Press Room: Tax Release
California Decision Opens Door to Like-Kind Exchange Treatment For Drop and Swap Exchanges With Partnerships/LLCs
The California Office of Tax Appeals (OTA) has issued a decision that provides authority for California taxpayers to do drop and swap and similar swap and drop Sec. 1031 transactions. The decision gives California taxpayers flexibility in structuring Sec. 1031 tax-deferred exchanges from partnerships and LLCs. The decision applies only to California taxes, but the reasoning in the case may be persuasive to IRS.
Owners of a closely held real estate business frequently own interests in multiple partnerships or LLCs, with each entity owning one or more rental or investment properties. When the owners decide to go their separate ways, the properties must be divided up. One approach is to divvy up these properties in a drop and swap transaction. To execute a drop and swap, the entities distribute fractional interests in the properties to the owners and then the owners exchange interests with the end goal of one or more owners owning all of the interest in some of the properties, but no interests in other properties. The California Franchise Tax Board (FTB) has taken an aggressive stance against drop and swap and similar swap and drop (where the exchange is followed by a tax-free transfer of replacement property into a partnership) for Sec. 1031 purposes. IRS has also challenged such transactions in connection with federal income tax.
Appeal of Sharon Mitchell
On August 2, 2018, the OTA decided in a 2-1 vote in Appeal of Sharon Mitchell (Mitchell) that a taxpayer received Sec. 1031 exchange treatment where immediately before the exchange the taxpayer received, by way of partnership redemption, distribution of relinquished property from a general partnership followed by a Sec. 1031 exchange into replacement property. While the Mitchell decision involves a general partnership, it is not limited to general partnership interests and the decision implies that it should also apply to limited partnership or LLC interests. According to the OTA’s opinion in Mitchell, Sec. 1031 does not require ownership of the relinquished property (or replacement property) for any period of time, which is actually a departure from prior law on this issue.
Significant to the OTA was the fact that there was a valid business purpose for doing the redemption of the real estate to the exchanging partners before the exchange. The redeemed partner’s motivation for doing a Sec. 1031 exchange of one investment property for another investment property was regarded as an adequate reason to first redeem the relinquished property from the partnership and then immediately perform a Sec. 1031 exchange into the replacement property.
The Mitchell decision applies only to California taxes.
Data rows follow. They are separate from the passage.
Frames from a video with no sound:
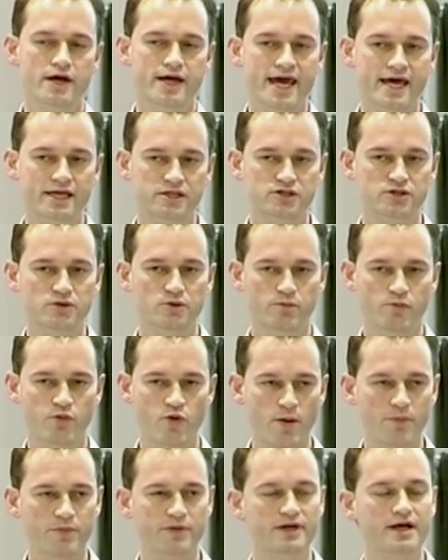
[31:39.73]
get
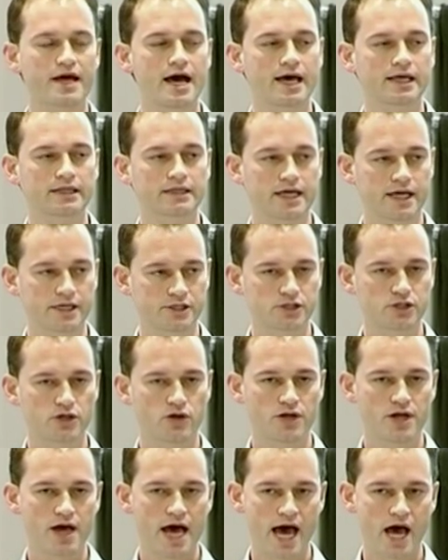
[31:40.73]
proper guidelines
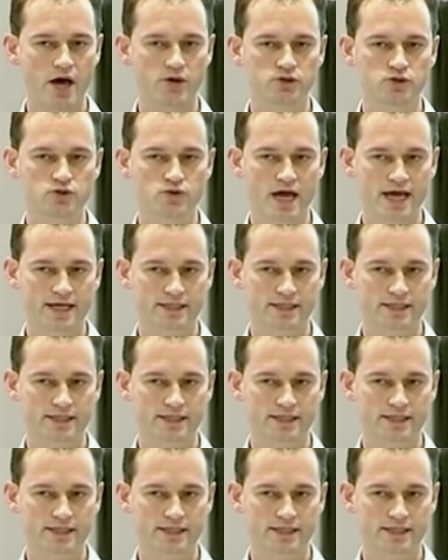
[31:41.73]
on how to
IRS is not required to follow the case for federal income taxes, but the precedent and the arguments from the decision may be persuasive for IRS.
FTB had until September 1, 2018 to request an OTA rehearing. We understand, as provided in the Rules for Tax Appeals, the decision was issued to the parties and a petition for rehearing was subsequently filed. As a result this decision will not be officially posted by the OTA (i.e., available for public inspection) until the petition for rehearing is resolved.
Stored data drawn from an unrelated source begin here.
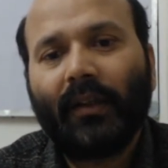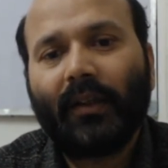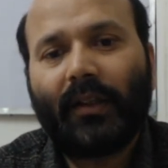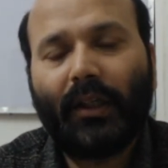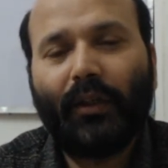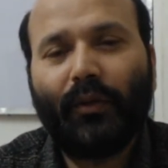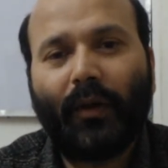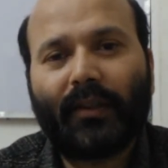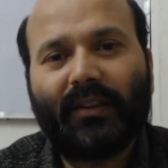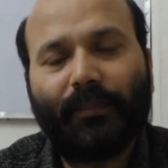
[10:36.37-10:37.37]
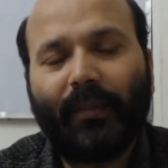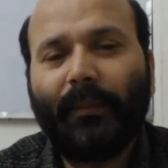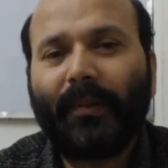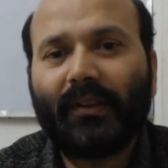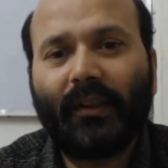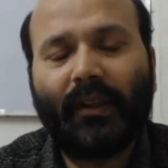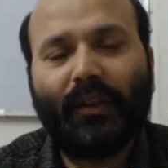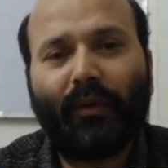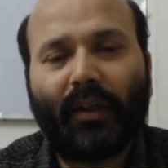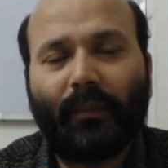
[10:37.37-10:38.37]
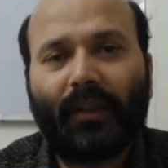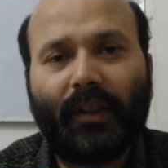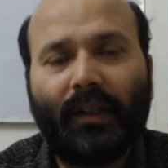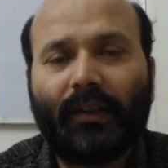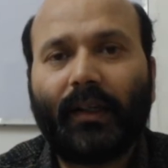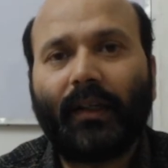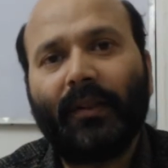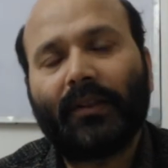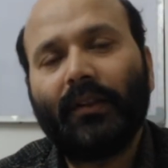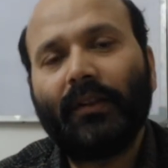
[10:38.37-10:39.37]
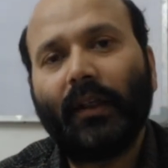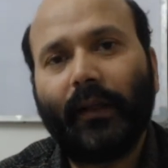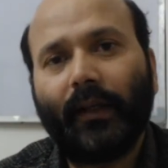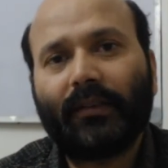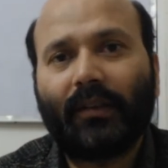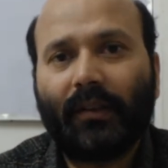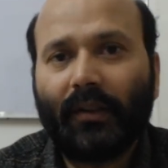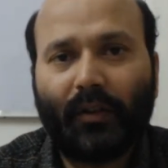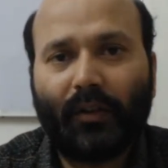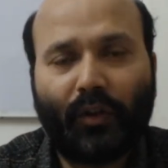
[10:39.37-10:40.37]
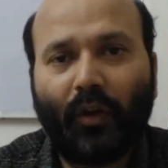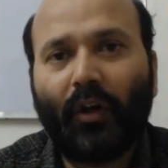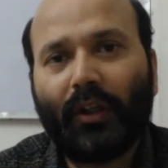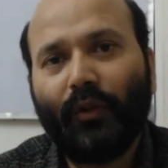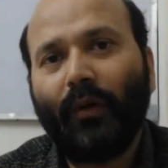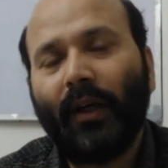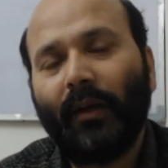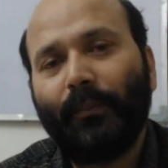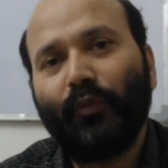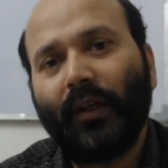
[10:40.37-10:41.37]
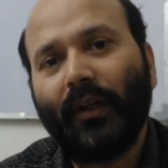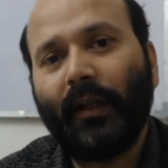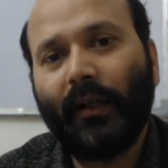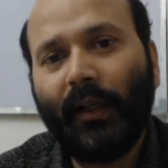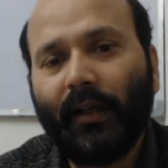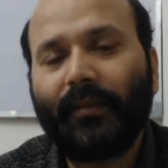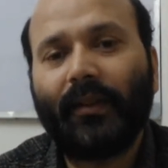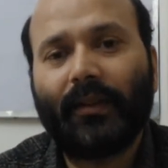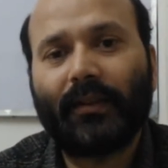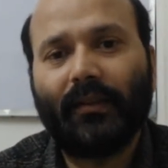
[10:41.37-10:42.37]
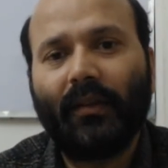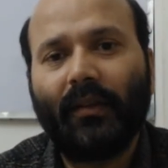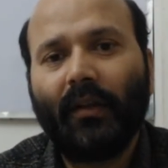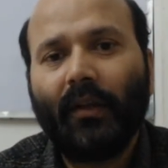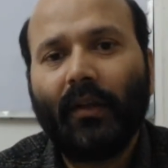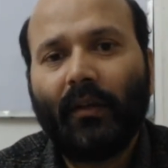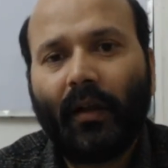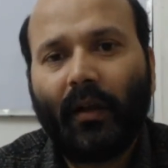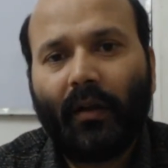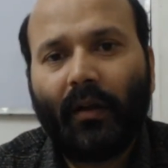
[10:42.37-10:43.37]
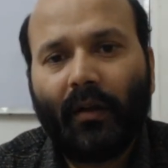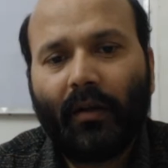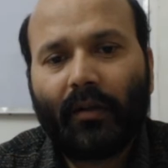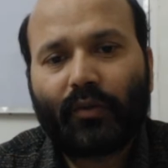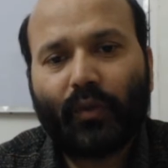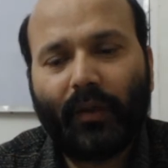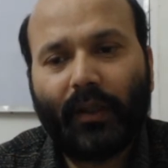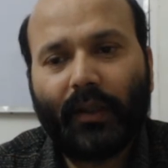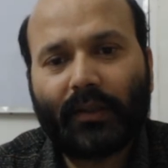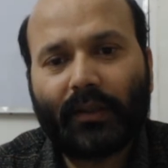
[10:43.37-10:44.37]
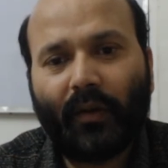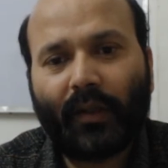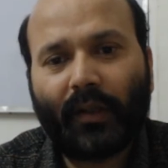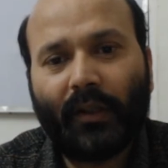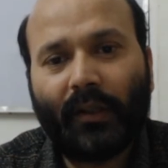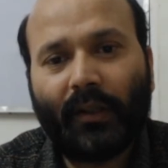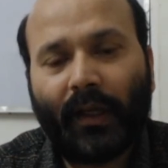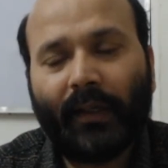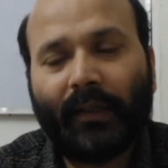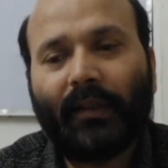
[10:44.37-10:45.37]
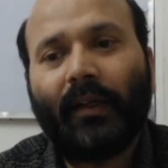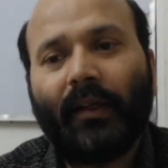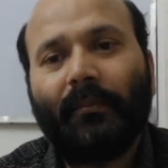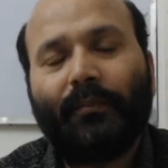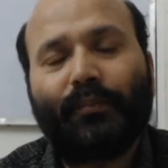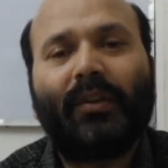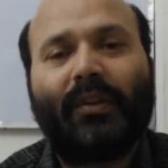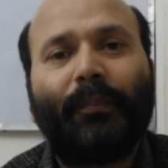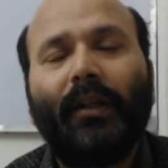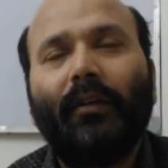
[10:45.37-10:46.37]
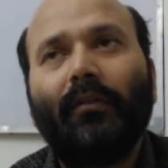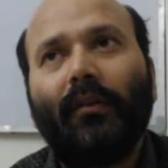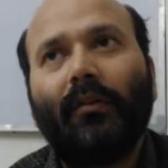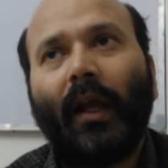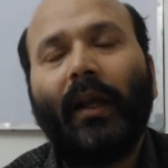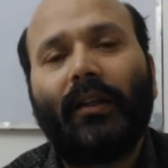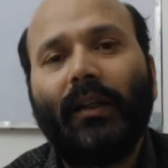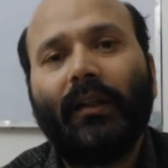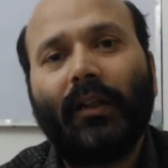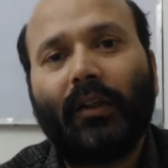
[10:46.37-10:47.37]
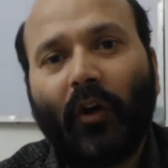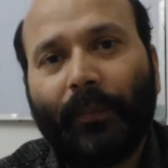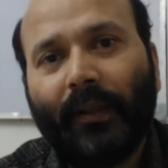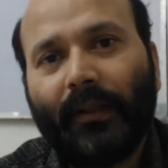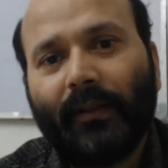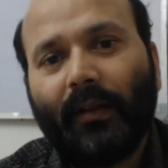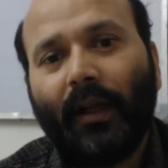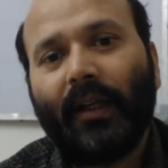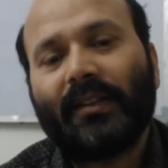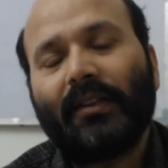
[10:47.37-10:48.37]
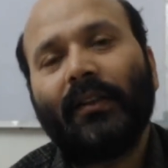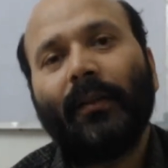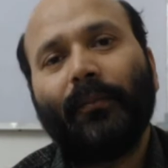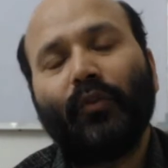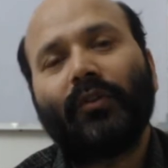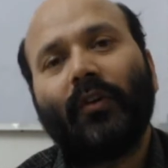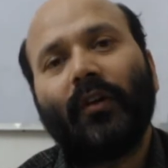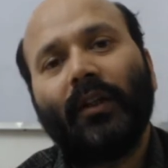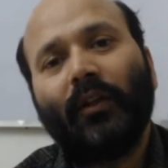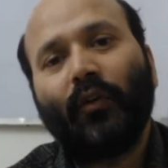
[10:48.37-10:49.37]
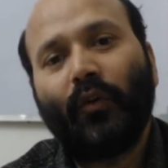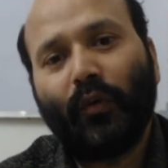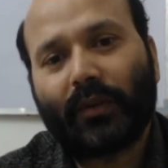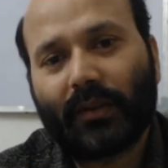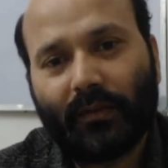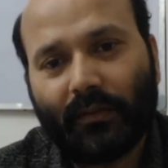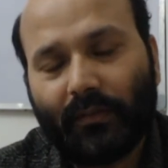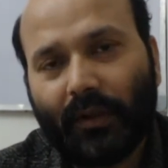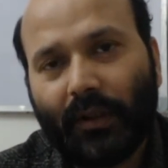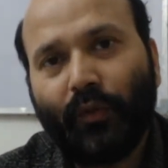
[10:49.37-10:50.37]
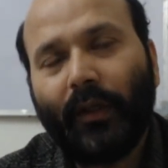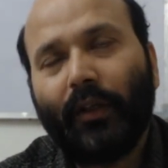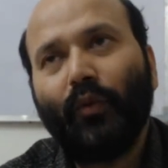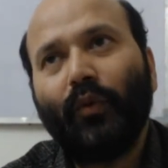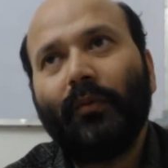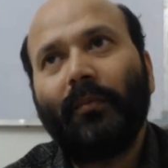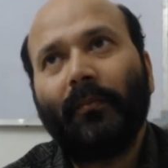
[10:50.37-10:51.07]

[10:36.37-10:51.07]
you are simply presenting whatever things that are mentioned in the text, not you have put any efforts. So it's not like the simply writing the topic as in the books or in the your notes. You need to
The Mitchell decision provides that a taxpayer may receive Sec. 1031 treatment for California tax purposes where the exchange is preceded by a tax-free acquisition of the relinquished property from a partnership (i.e., drop and swap) or where the exchange is followed by a tax-free transfer of the replacement property into a partnership (i.e., swap and drop). The OTA asserts that allowing taxpayers to integrate these steps is in keeping with Sec. 1031’s goal of continuity of investment. Whether IRS will find the decision to be persuasive is uncertain, and the decision may be subject to rehearing for California purposes as well.